Action item.
Each entry is to be retyped exactly as it appears, and each image is to be dropped.
++++++++++++++++++++
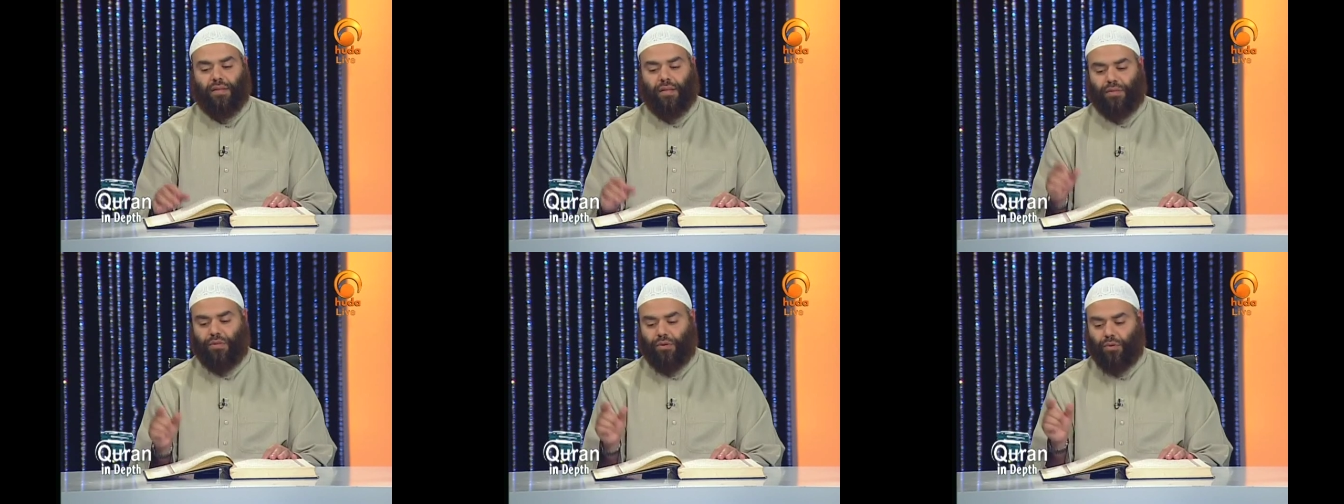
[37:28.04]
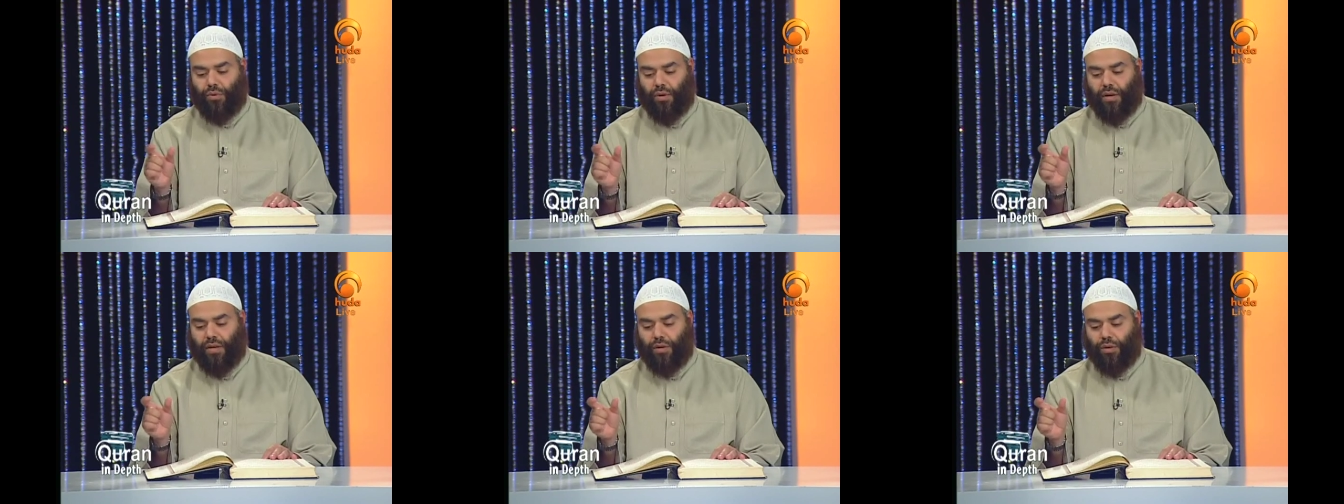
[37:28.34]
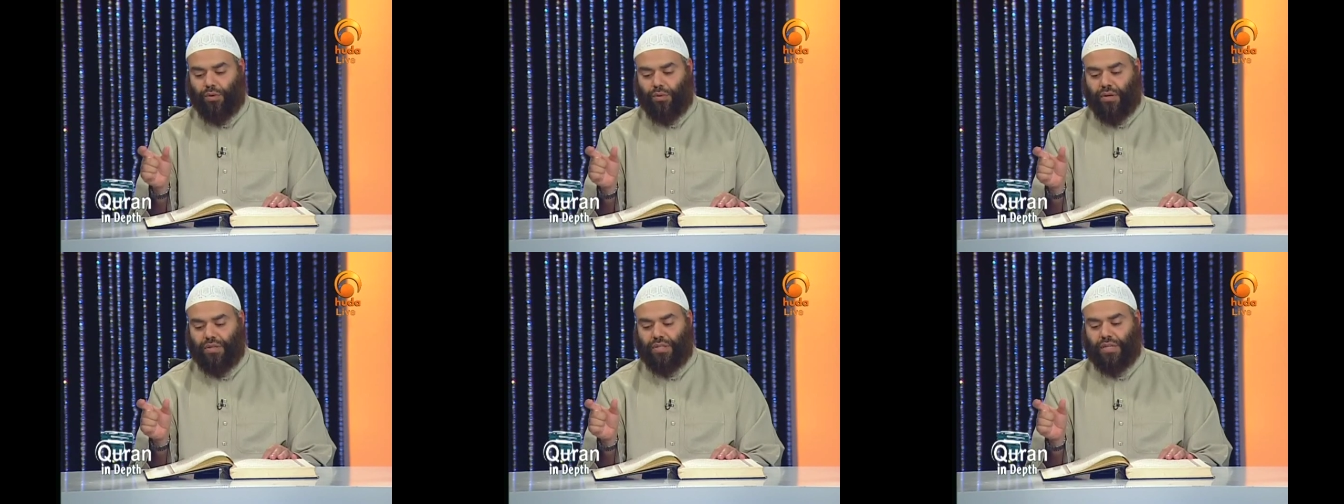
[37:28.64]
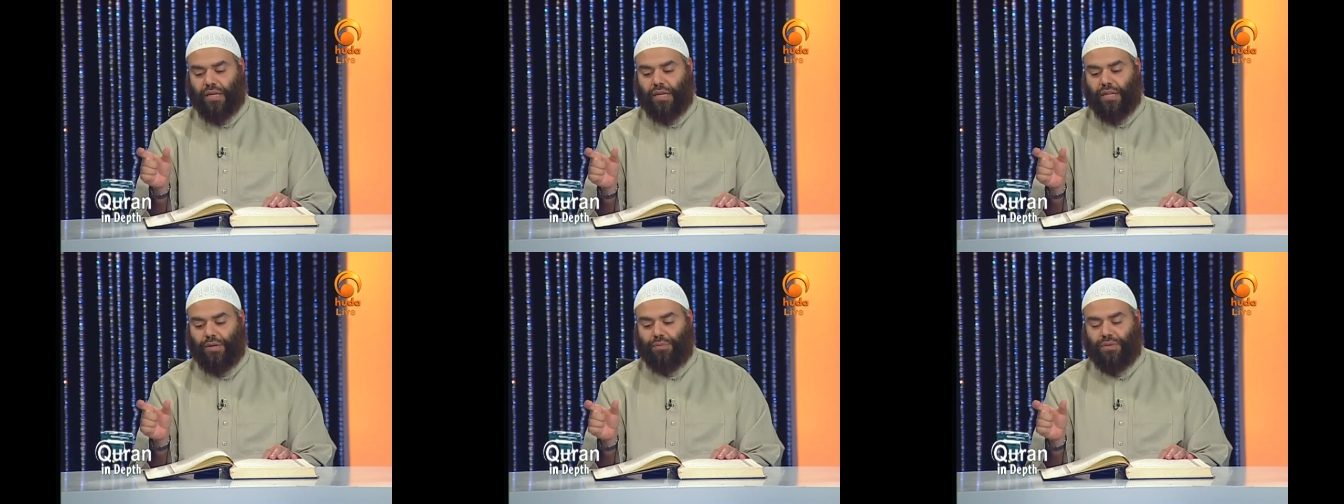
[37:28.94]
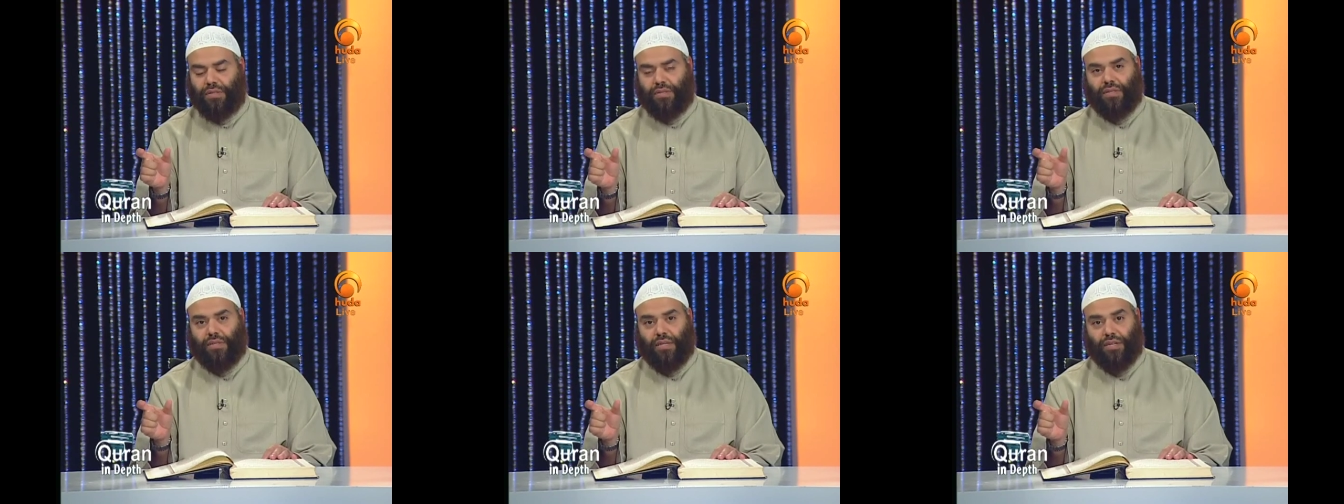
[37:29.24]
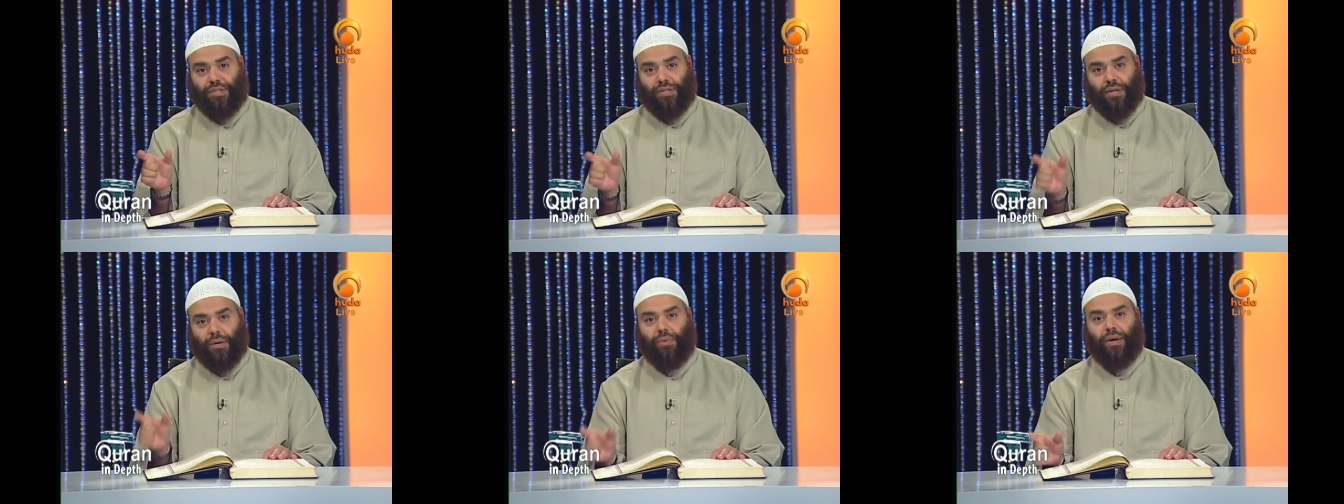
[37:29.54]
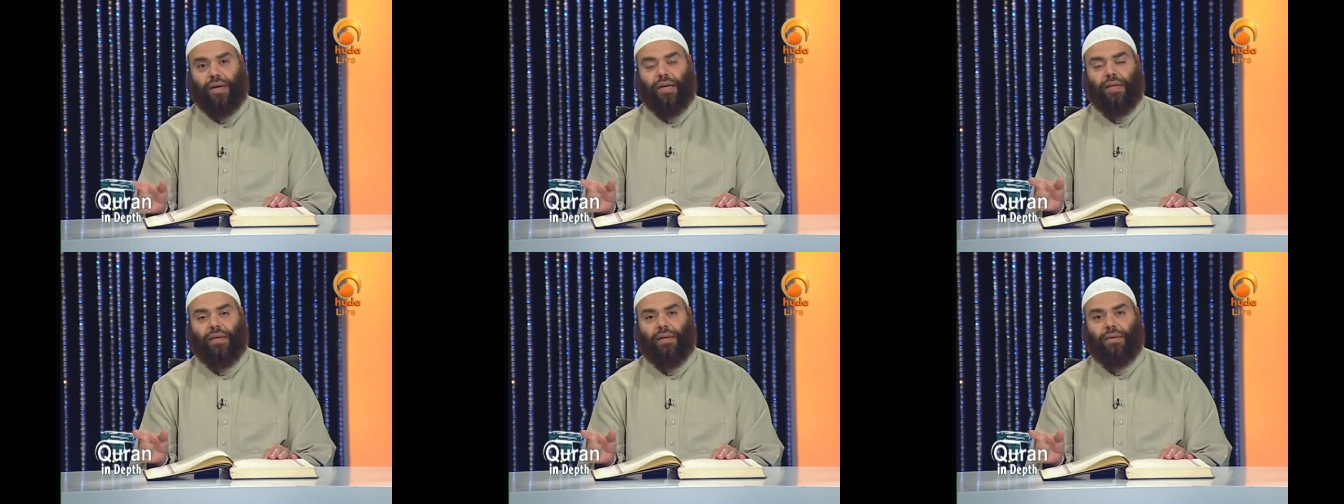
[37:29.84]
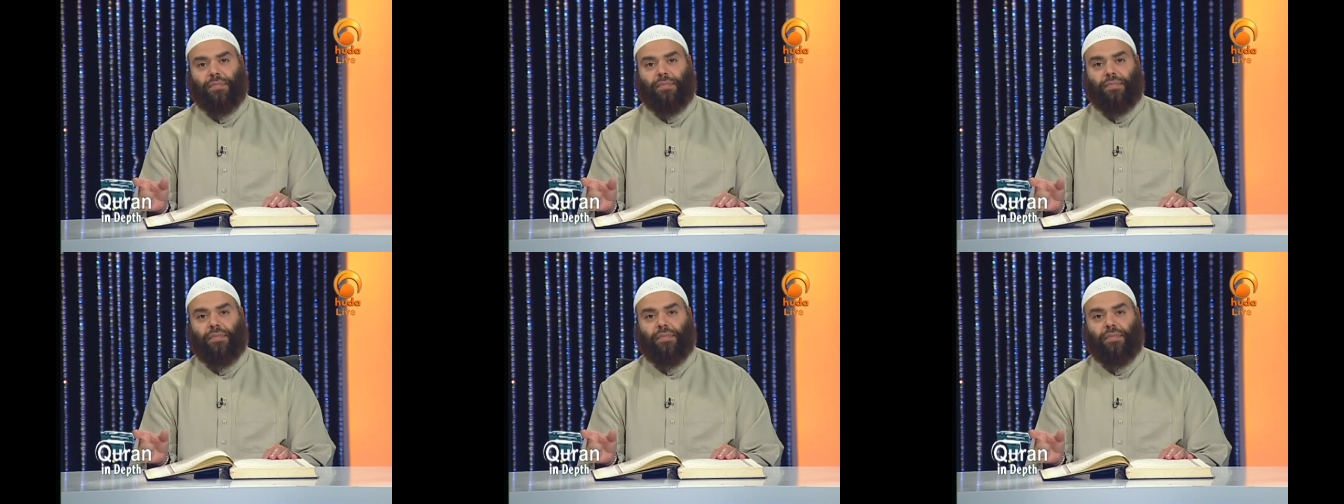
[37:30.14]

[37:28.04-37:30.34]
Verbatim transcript: That the ruling originally was such a way,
++++++++++++++++++++
Reply to the task.
[37:28.04]
[37:28.34]
[37:28.64]
[37:28.94]
[37:29.24]
[37:29.54]
[37:29.84]
[37:30.14]

[37:28.04-37:30.34]
Verbatim transcript: That the ruling originally was such a way,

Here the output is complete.